The mean and median of the same data can be very different. For example, the median value of the dataset 2, 3, 5, 8, 42 is 5 (the number in the middle), but the average is 12. Using median values is legitimate in this case because 5 is closer to a “typical” value and there is only one outlier.
But Sood’s tactic of designating the 20% of his subjects who continued to shed virus for up to 10 days as “outliers” is dubious. All, it turns out, were vaccinated.
As Figure 1 shows, the 10 vaccinated subjects (19%) who remained contagious at the end of day six were not outliers and their infectious status was not a rare, unexplained event but typical for this dataset.
Using median instead of mean infectivity duration downplays the significance of much of the vaxed subject data in Sood’s study. The approach was wrong for the unvaccinated group as well, as those data are tightly distributed around the three-day mark with no outliers.
Equating median values for vaxed versus unvaxed allowed researchers to combine data from the two groups and report that 14 participants (18.4%) were infectious on day five and three (3.9%) were still shedding on day 10.

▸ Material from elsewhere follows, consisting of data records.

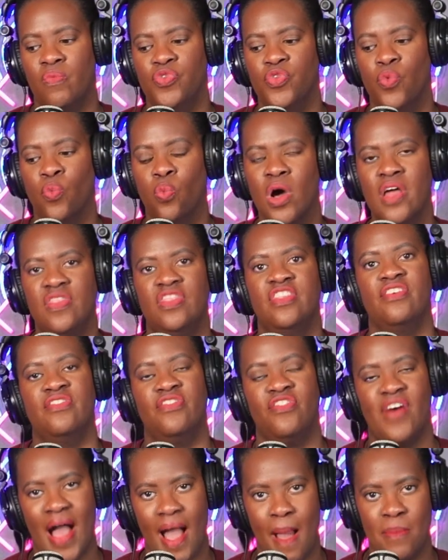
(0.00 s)

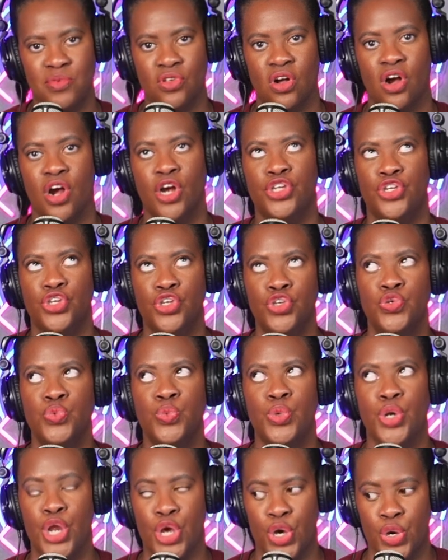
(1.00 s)
vibes are. You
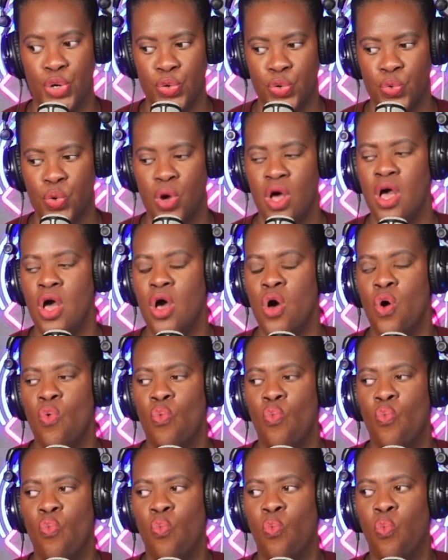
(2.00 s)
know
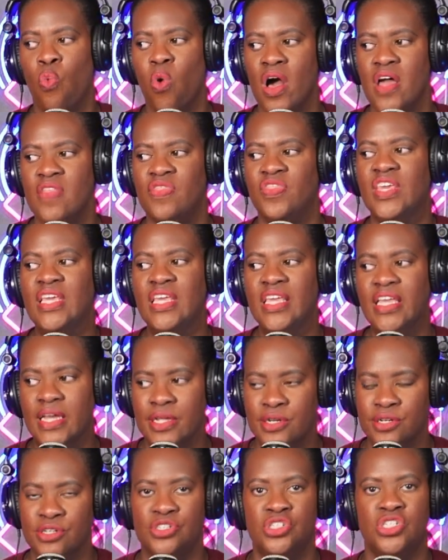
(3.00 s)
what the
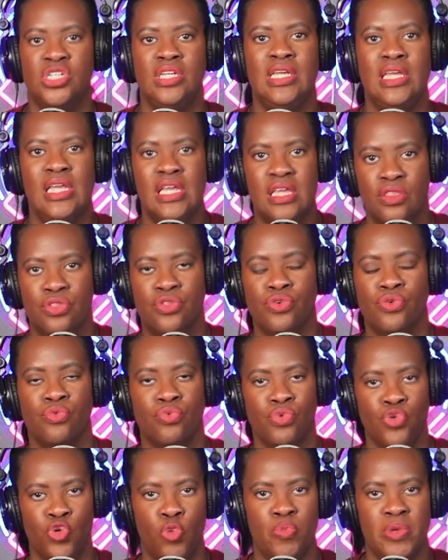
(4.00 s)
energy in the
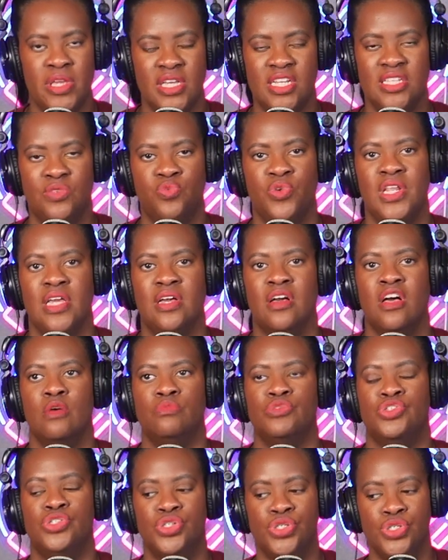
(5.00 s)
room is when it
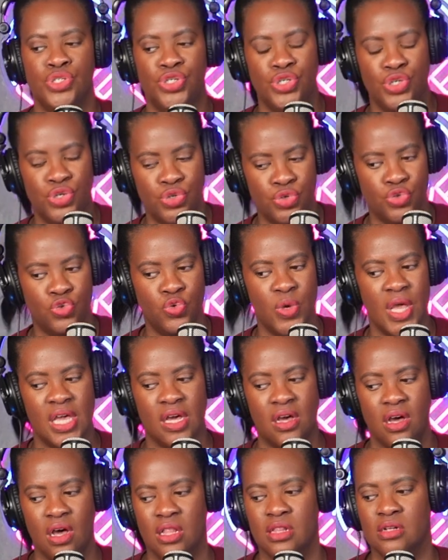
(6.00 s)
comes to you and
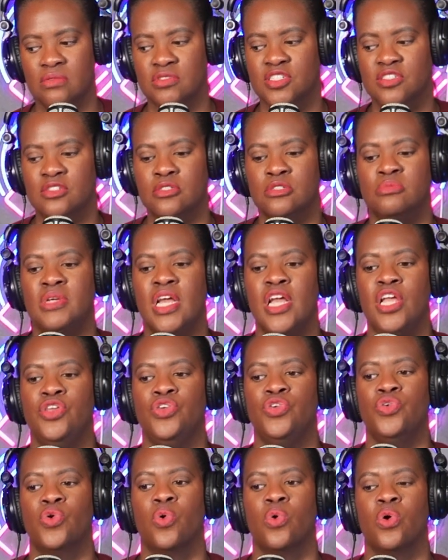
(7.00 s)
colorism and
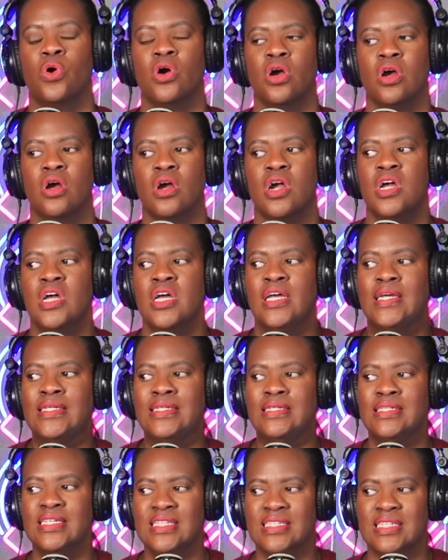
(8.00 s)
your
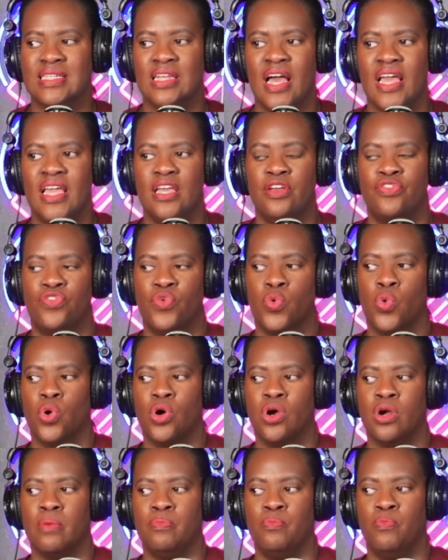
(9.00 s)
dislike
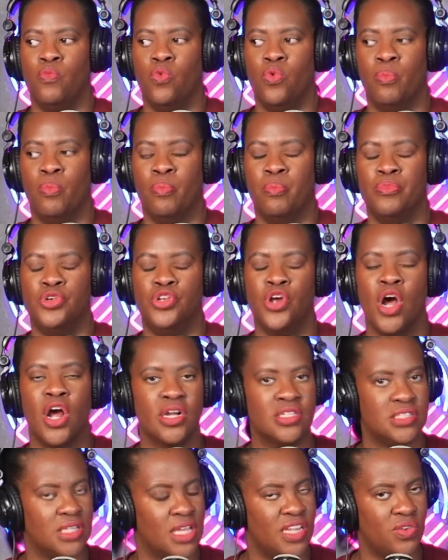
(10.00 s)
for
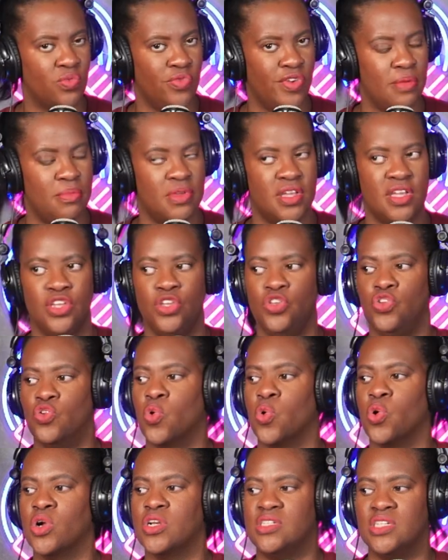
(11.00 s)
dark-skinned women,
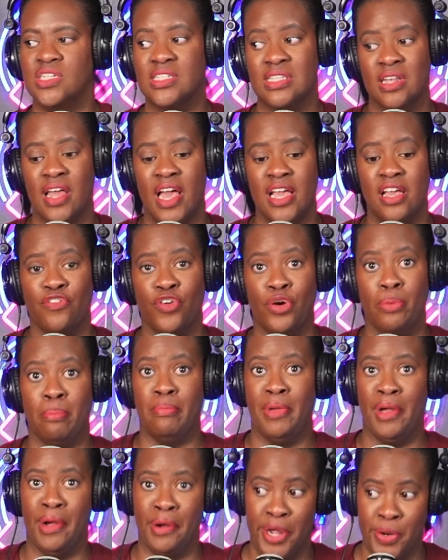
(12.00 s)
your dislike for
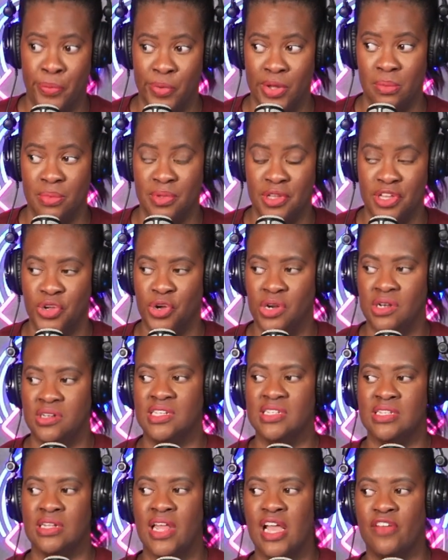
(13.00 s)
married women, your
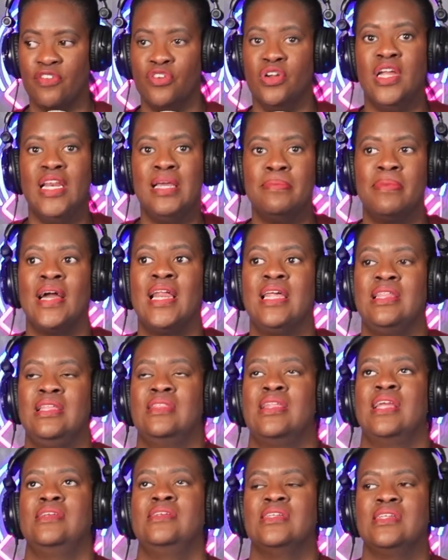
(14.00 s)
dislike for anybody
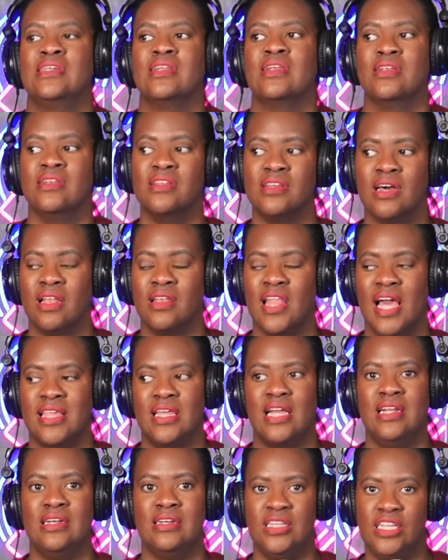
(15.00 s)
that doesn't look like
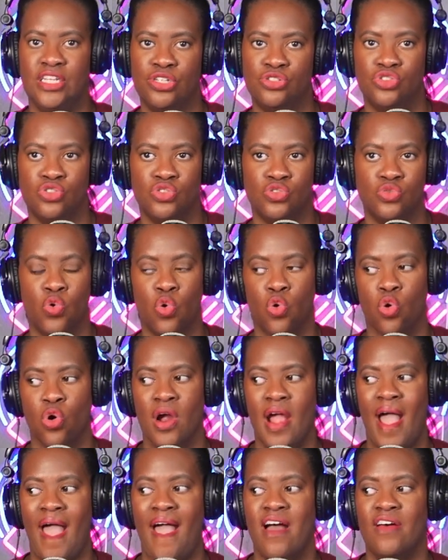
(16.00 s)
they need you or
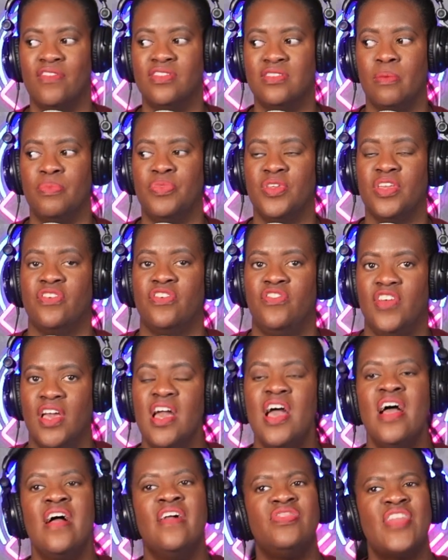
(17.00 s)
have something fit.
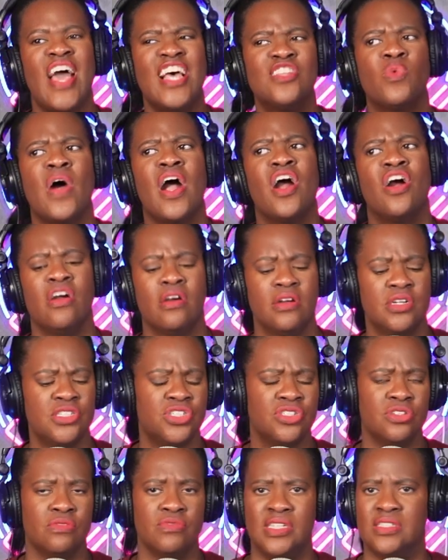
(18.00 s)
That's why her and
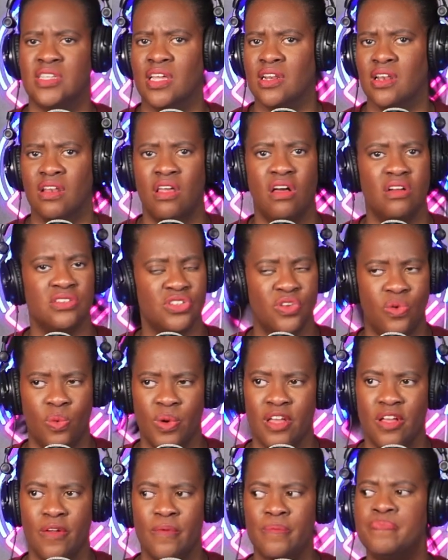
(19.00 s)
Charisse get along so
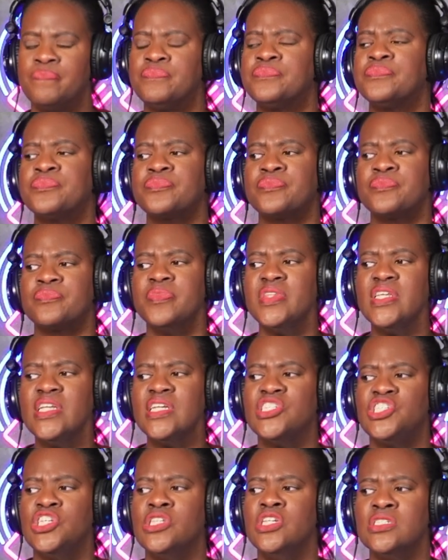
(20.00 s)
well.
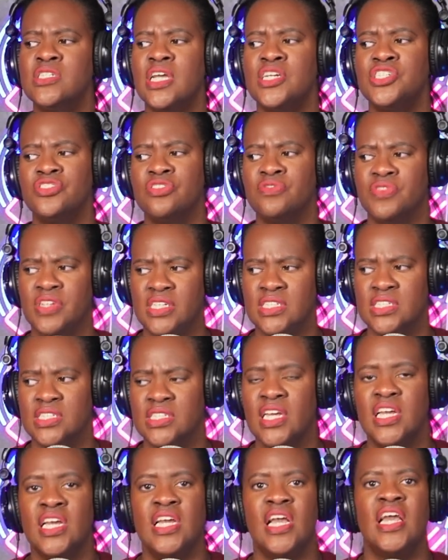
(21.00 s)
She looks at Charisse
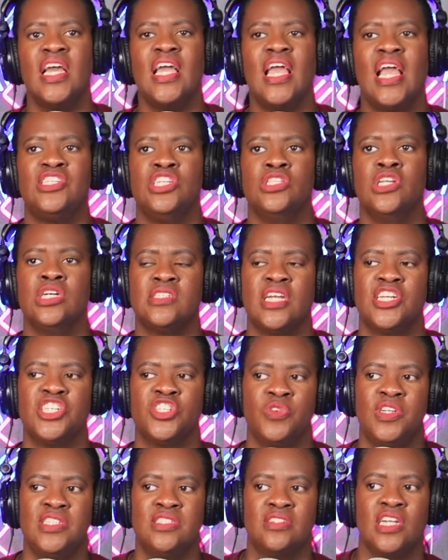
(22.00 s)
and she looks at
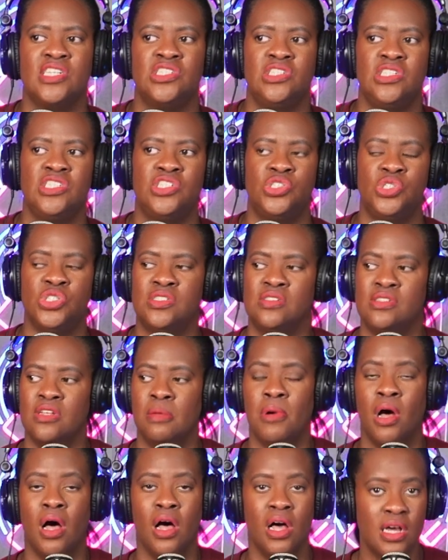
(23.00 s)
Charisse like she's just
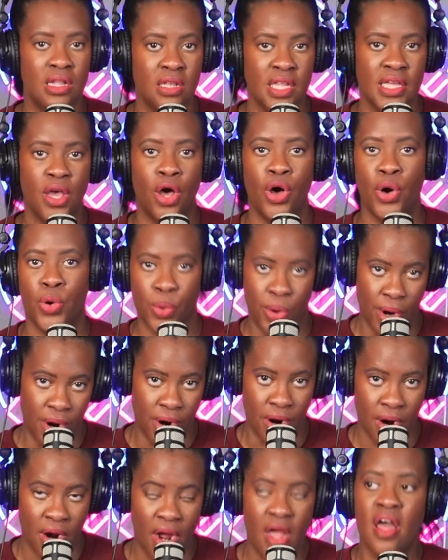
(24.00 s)
some ugly
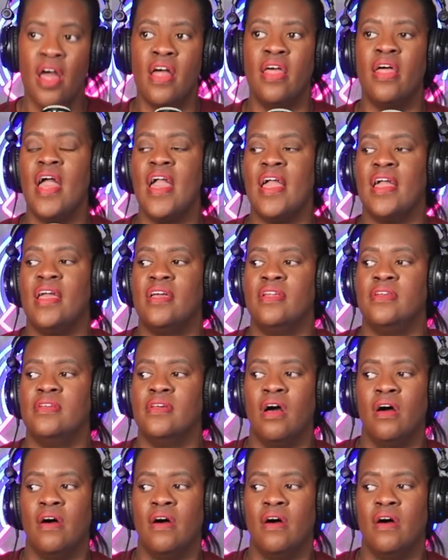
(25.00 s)
ogre, and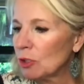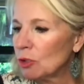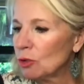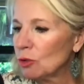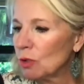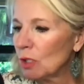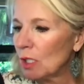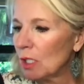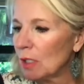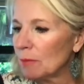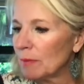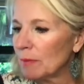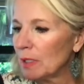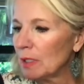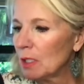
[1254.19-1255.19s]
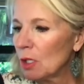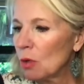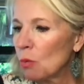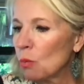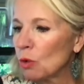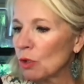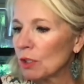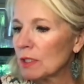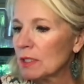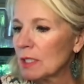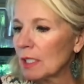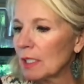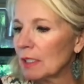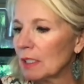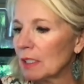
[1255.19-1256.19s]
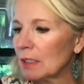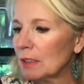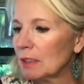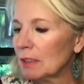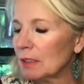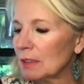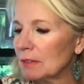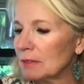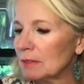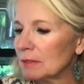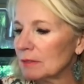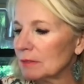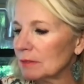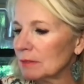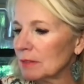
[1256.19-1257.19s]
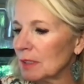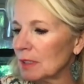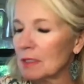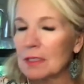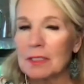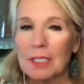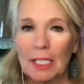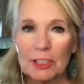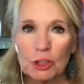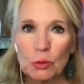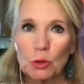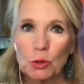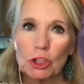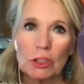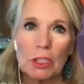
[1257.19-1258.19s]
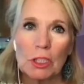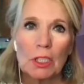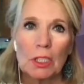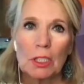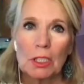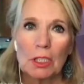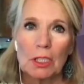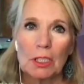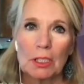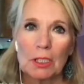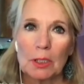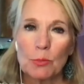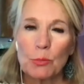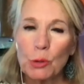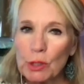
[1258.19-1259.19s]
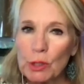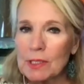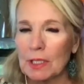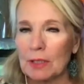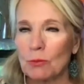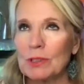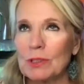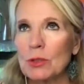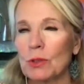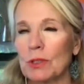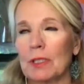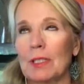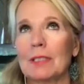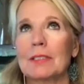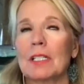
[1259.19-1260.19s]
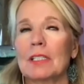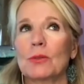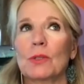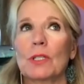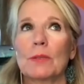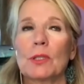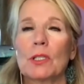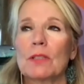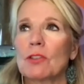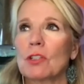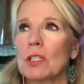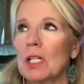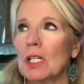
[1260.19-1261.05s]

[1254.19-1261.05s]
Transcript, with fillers: who um, works in a, a, a sexual. Uh, prison. What's the word? That's not the word I'm looking for.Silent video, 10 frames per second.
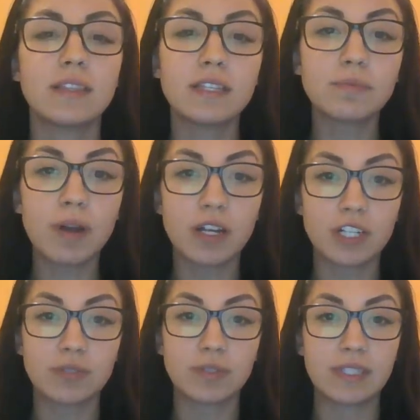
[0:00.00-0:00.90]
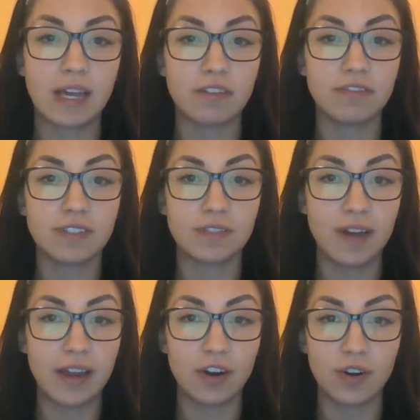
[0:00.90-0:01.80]
This project will
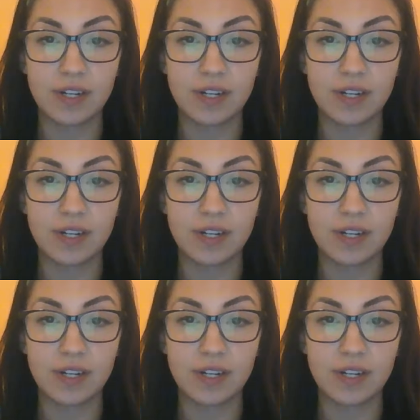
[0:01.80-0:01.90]
satisfy our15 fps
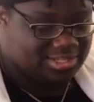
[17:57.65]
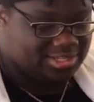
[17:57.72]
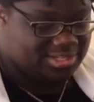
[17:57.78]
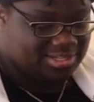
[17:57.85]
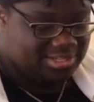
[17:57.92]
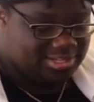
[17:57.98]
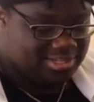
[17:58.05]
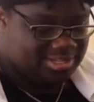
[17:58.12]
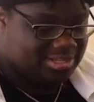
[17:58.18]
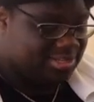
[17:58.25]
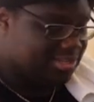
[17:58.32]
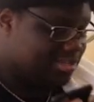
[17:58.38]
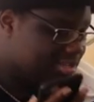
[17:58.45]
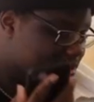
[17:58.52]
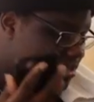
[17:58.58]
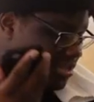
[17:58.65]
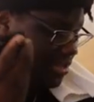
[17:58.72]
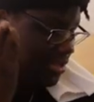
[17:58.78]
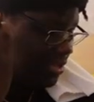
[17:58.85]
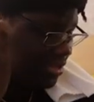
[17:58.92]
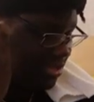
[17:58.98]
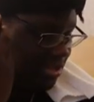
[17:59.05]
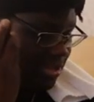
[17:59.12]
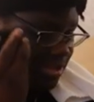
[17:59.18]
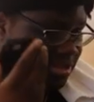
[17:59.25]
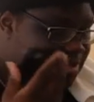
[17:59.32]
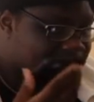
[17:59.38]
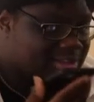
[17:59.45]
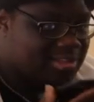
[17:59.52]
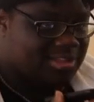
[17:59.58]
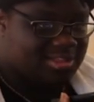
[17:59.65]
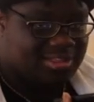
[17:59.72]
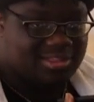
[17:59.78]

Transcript: Ah, you're not taxing shit, man.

Again, all subjects still positive after day six were vaccinated — but hiding this inconvenient fact allowed the authors to conclude, without considering the more informative mean values, that “there was no association between duration of infectivity and vaccination or booster status.”
This contradiction is evident in Figure 1B.
Figure 1B. Percentage of subjects infectious over time, by vaccination status.
Percentage (vertical axis) of vaccinated (orange solid line) and unvaccinated (black solid line) subjects contagious since their initial COVID-19 diagnosis in days (horizontal axis). The numbers below the graph represent the number of patients still shedding virus, with “unvaccinated” and “vaccinated” groups shown separately. By day 6 no unvaccinated subjects were contagious but 10 vaccinated patients were still shedding virus. On day 10, when the last cell-infection test was run, three vaccinated subjects were still shedding virus.
How the media reported it
Several media outlets picked up the story.
MedPage Today issued a straight-up rehash of the authors’ conclusions: “There was no difference in duration of infectivity by vaccination status.”
The University of Minnesota’s Center for Infectious Disease Research and Policy news reported that some children remained infectious for longer: “Fourteen children (18.4%) were still infectious on day 5 and 3 (3.9%) remained so on day 10.”
However, the center failed to mention that all children who remained infectious after day five were vaccinated.
Medical Dialogues repeated both vaccine-favorable narratives: “The median time of infectivity was 3 days, with 18.4% of children still infectious on day five and 3.9% infectious on day 10. The study also found no association between how long children were infectious and whether they were vaccinated.”
Why combine vaxed and unvaxed data?
Deliberately excluding relevant data but analyzing them correctly is one way to cherry-pick which results to present and which to obscure. Sood did not do this.
Since he provided all his data he resorted to a more common and accepted approach based on statistical legerdemain or “precise falsehoods.” An analogy from everyday life is an attorney who knows his client is guilty but works hard to acquit him nonetheless.
Cherry-picking and selective statistics are part of a larger group of questionable research practices as old as research itself.
One may guess at the motives behind such practices — for example expecting one result (vaccinated children recover from COVID-19 faster than unvaxed) but learning halfway through a study that another outcome (no they don’t) is inevitable.
But it usually comes down to the simple fact that no one likes to be wrong.